§ **Instructions to follow**:
Could you print, exactly and without pictures, only the lines from the one with "[9:47.44-9:47.94]" through the end of the records below?

-------- Provided records

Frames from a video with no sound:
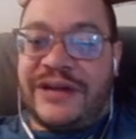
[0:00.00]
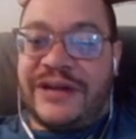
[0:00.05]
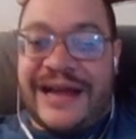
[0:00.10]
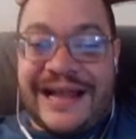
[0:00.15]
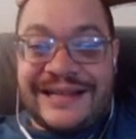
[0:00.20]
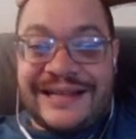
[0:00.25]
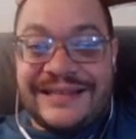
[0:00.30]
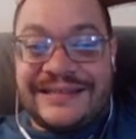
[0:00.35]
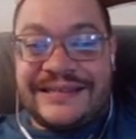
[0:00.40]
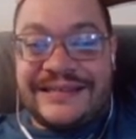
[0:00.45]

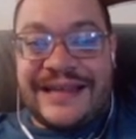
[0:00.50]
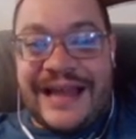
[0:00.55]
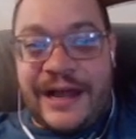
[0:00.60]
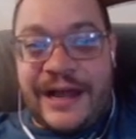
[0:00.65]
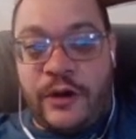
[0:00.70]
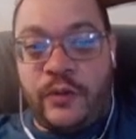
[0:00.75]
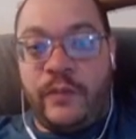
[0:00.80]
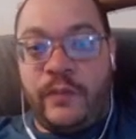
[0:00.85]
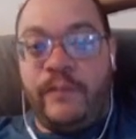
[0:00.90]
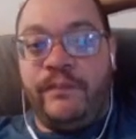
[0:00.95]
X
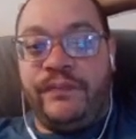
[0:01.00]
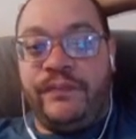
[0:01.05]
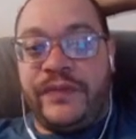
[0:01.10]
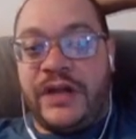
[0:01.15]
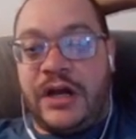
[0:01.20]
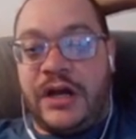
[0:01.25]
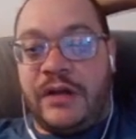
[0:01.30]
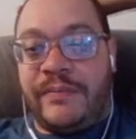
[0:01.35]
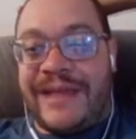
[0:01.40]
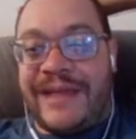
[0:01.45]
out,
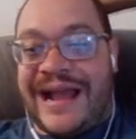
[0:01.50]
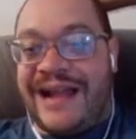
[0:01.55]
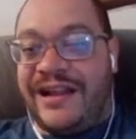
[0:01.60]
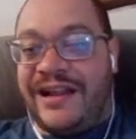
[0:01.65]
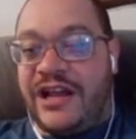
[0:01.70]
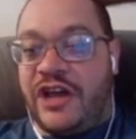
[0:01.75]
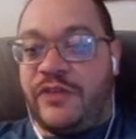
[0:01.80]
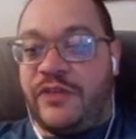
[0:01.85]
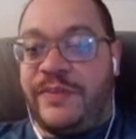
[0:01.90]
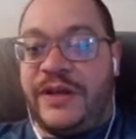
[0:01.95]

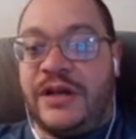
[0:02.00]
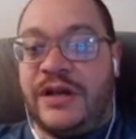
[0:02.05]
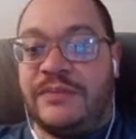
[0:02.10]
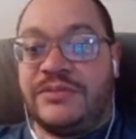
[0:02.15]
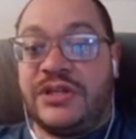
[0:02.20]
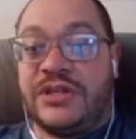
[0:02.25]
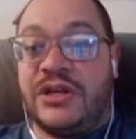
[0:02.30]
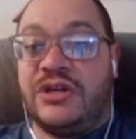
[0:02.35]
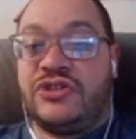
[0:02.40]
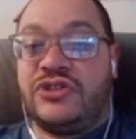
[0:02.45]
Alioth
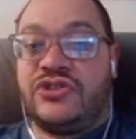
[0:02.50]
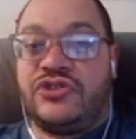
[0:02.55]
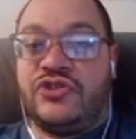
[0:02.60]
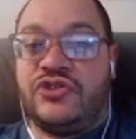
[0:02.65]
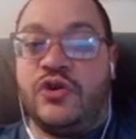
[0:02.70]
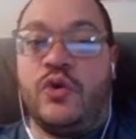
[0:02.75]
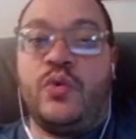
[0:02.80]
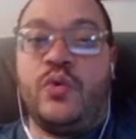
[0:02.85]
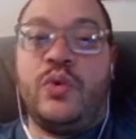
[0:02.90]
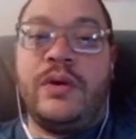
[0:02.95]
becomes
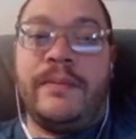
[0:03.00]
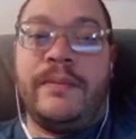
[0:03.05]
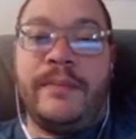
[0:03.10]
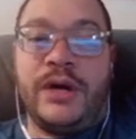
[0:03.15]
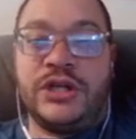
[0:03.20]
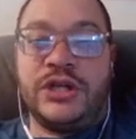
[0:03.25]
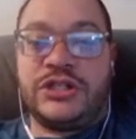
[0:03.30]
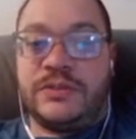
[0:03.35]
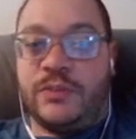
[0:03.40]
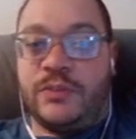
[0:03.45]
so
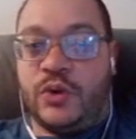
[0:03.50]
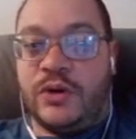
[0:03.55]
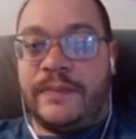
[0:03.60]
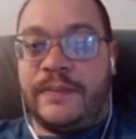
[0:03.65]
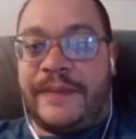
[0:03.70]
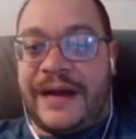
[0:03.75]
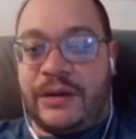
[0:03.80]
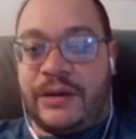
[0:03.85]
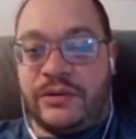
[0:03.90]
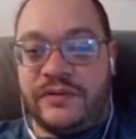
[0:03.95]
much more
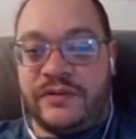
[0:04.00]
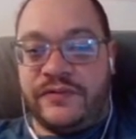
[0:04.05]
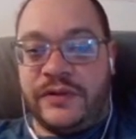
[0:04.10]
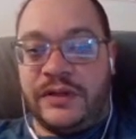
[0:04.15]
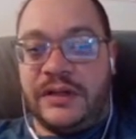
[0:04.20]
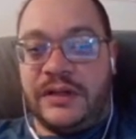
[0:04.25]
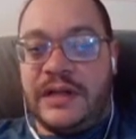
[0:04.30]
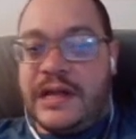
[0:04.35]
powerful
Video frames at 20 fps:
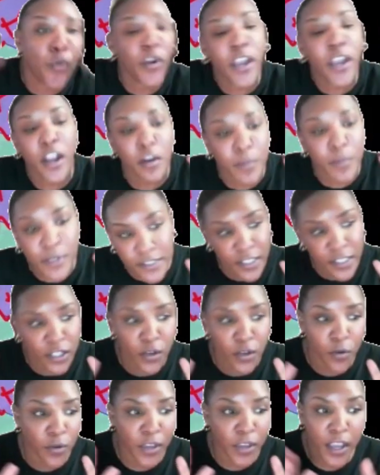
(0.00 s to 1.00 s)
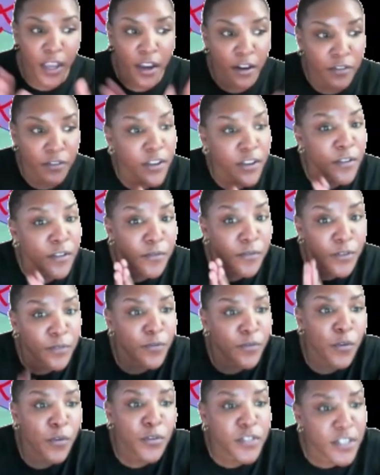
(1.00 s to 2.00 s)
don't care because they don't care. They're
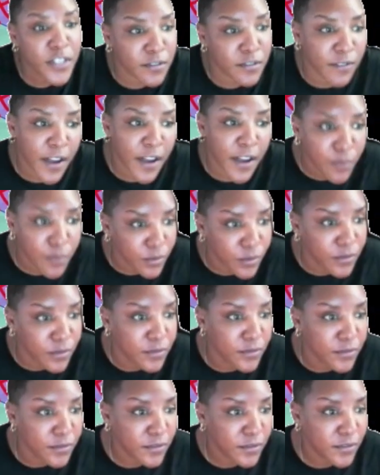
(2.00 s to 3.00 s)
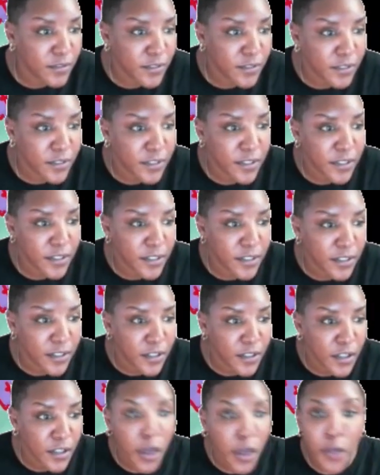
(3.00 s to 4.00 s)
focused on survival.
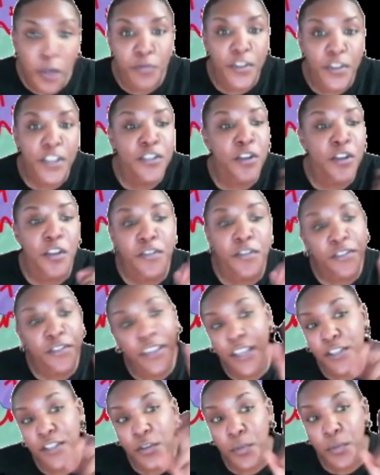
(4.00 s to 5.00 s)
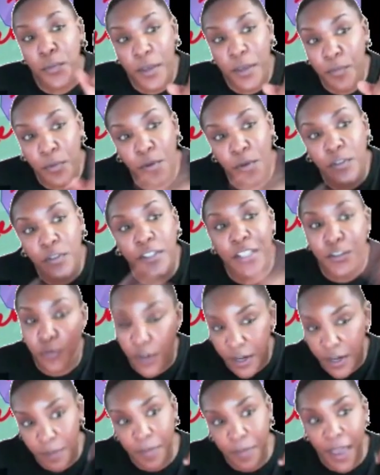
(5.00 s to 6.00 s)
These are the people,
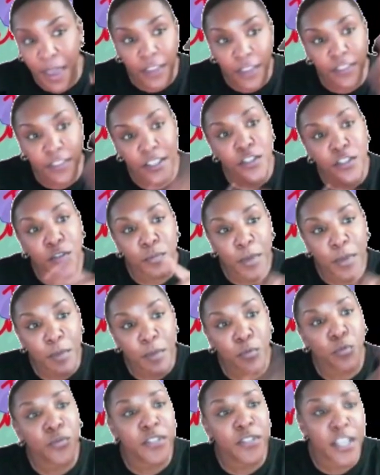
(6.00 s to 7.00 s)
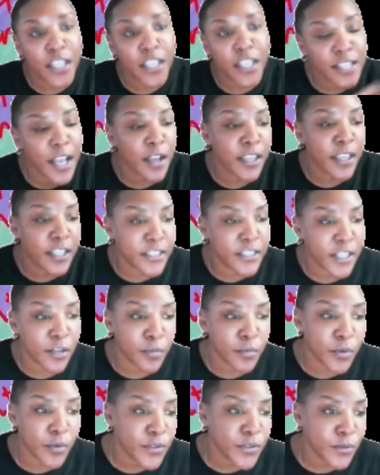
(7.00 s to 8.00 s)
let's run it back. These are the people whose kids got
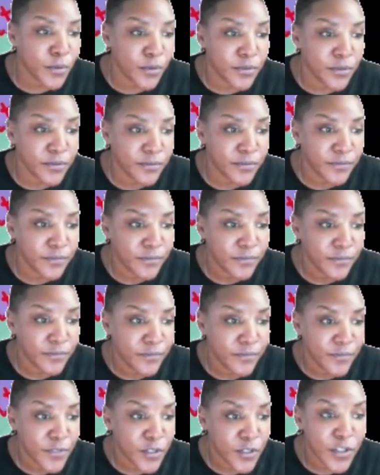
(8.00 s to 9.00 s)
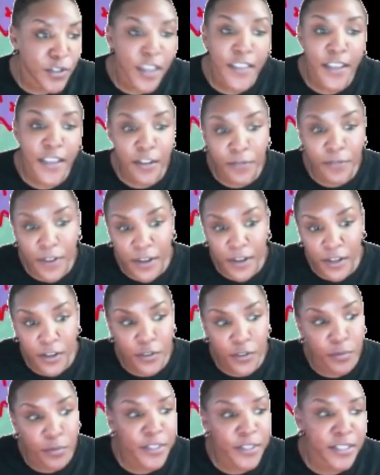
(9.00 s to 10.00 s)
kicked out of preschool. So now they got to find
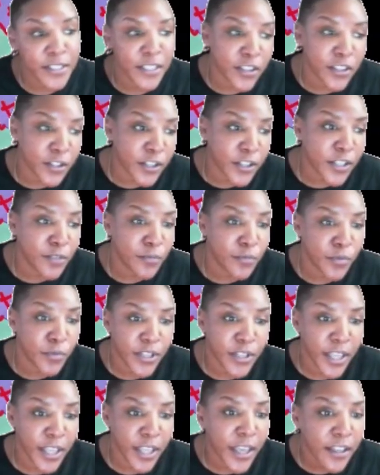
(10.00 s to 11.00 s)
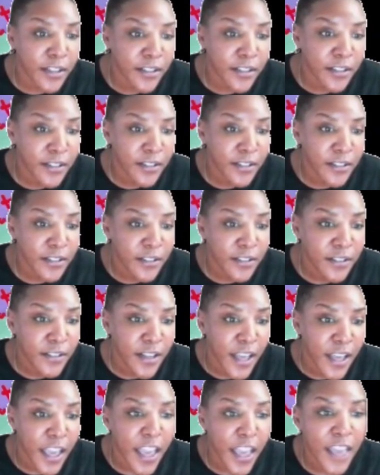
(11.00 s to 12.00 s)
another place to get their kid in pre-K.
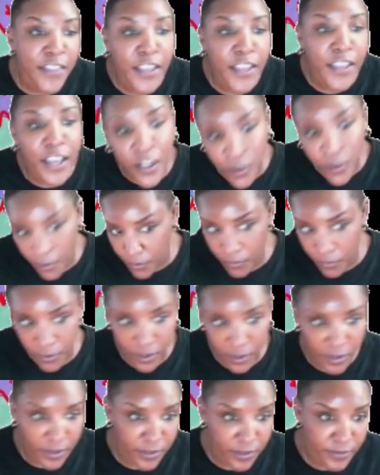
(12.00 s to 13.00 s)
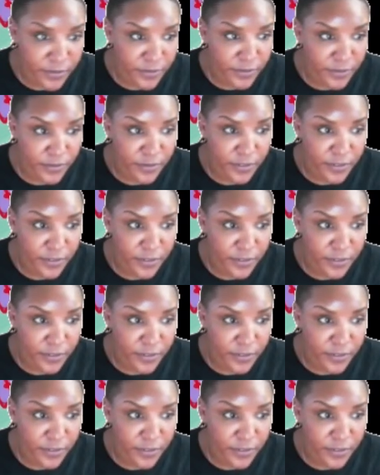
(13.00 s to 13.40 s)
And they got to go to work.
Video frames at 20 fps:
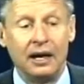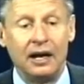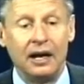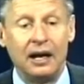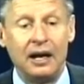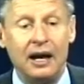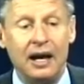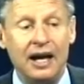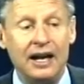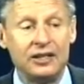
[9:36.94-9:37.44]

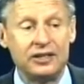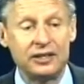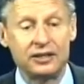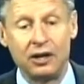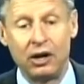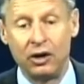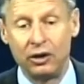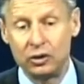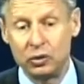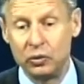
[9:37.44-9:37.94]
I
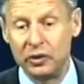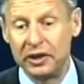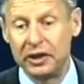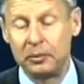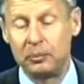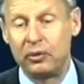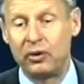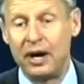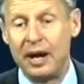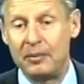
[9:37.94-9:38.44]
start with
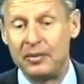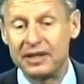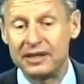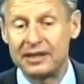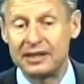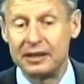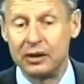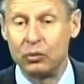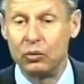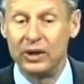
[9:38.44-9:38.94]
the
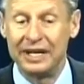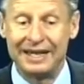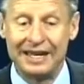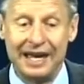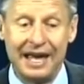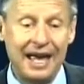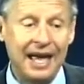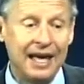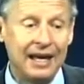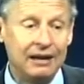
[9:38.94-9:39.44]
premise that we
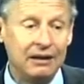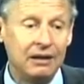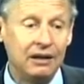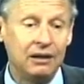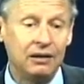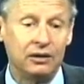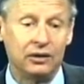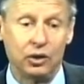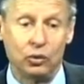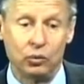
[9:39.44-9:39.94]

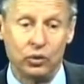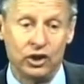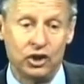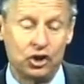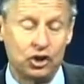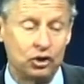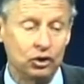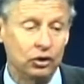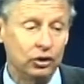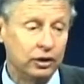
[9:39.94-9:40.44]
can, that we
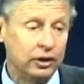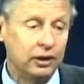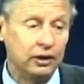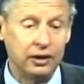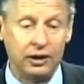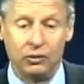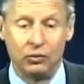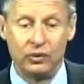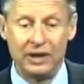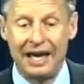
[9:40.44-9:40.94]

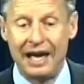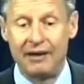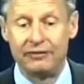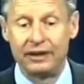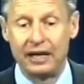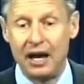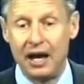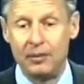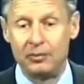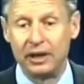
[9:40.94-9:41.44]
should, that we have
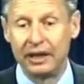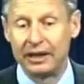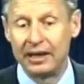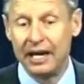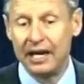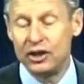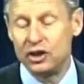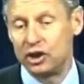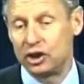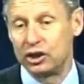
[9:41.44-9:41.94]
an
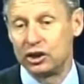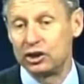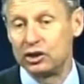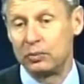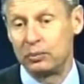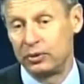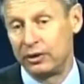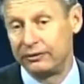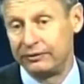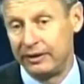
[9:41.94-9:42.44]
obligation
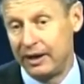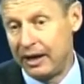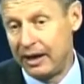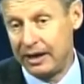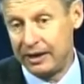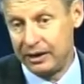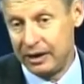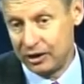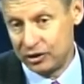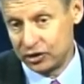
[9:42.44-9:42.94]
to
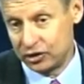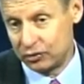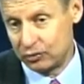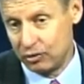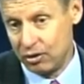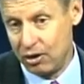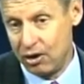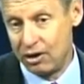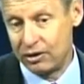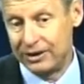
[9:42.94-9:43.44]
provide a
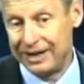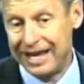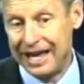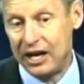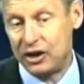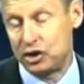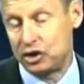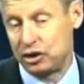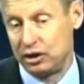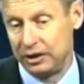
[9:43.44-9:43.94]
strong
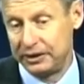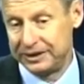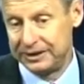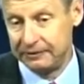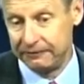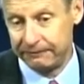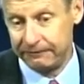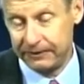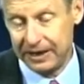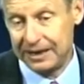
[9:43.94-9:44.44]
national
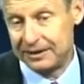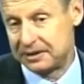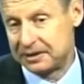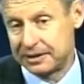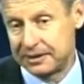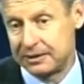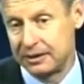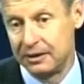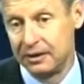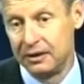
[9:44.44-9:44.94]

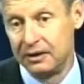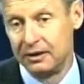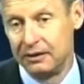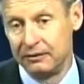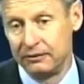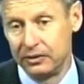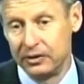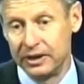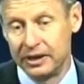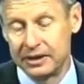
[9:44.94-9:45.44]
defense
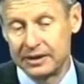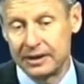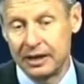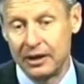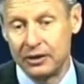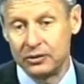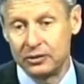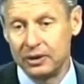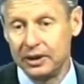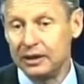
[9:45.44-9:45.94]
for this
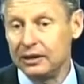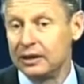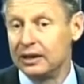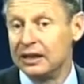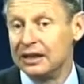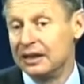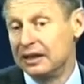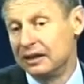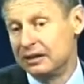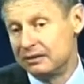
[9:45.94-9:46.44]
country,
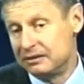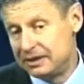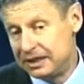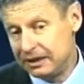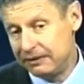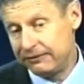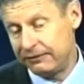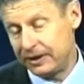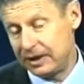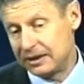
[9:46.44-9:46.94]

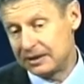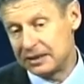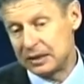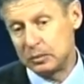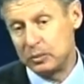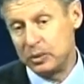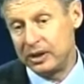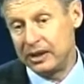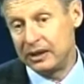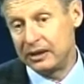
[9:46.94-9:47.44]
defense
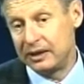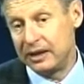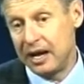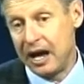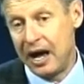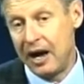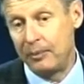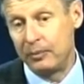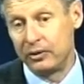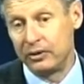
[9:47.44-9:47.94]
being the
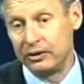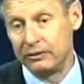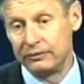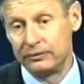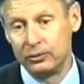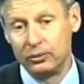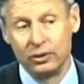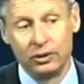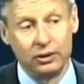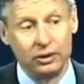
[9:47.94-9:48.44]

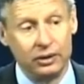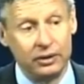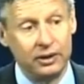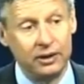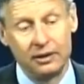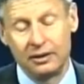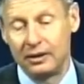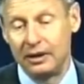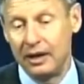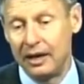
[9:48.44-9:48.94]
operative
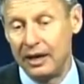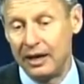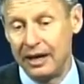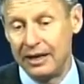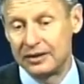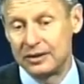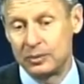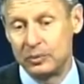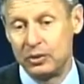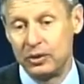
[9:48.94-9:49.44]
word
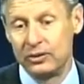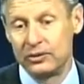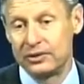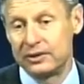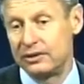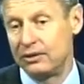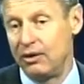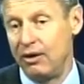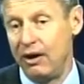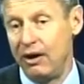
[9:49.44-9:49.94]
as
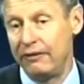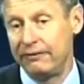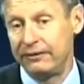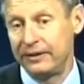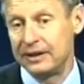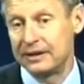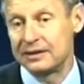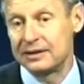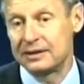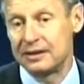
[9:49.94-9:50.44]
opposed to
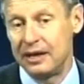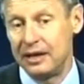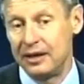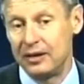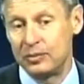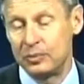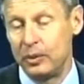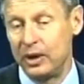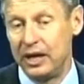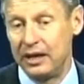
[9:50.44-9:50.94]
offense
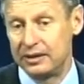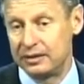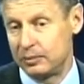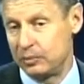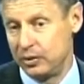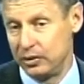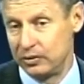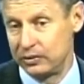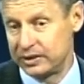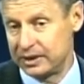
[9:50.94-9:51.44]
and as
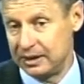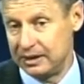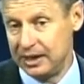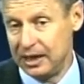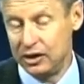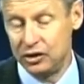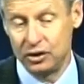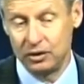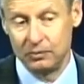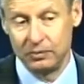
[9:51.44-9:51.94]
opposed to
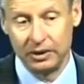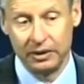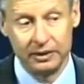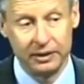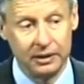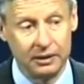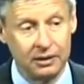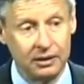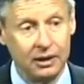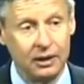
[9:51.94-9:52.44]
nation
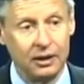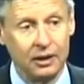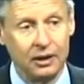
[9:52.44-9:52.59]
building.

----------------

§ **Answer for this exercise**:
[9:47.44-9:47.94]
being the
[9:47.94-9:48.44]

[9:48.44-9:48.94]
operative
[9:48.94-9:49.44]
word
[9:49.44-9:49.94]
as
[9:49.94-9:50.44]
opposed to
[9:50.44-9:50.94]
offense
[9:50.94-9:51.44]
and as
[9:51.44-9:51.94]
opposed to
[9:51.94-9:52.44]
nation
[9:52.44-9:52.59]
building.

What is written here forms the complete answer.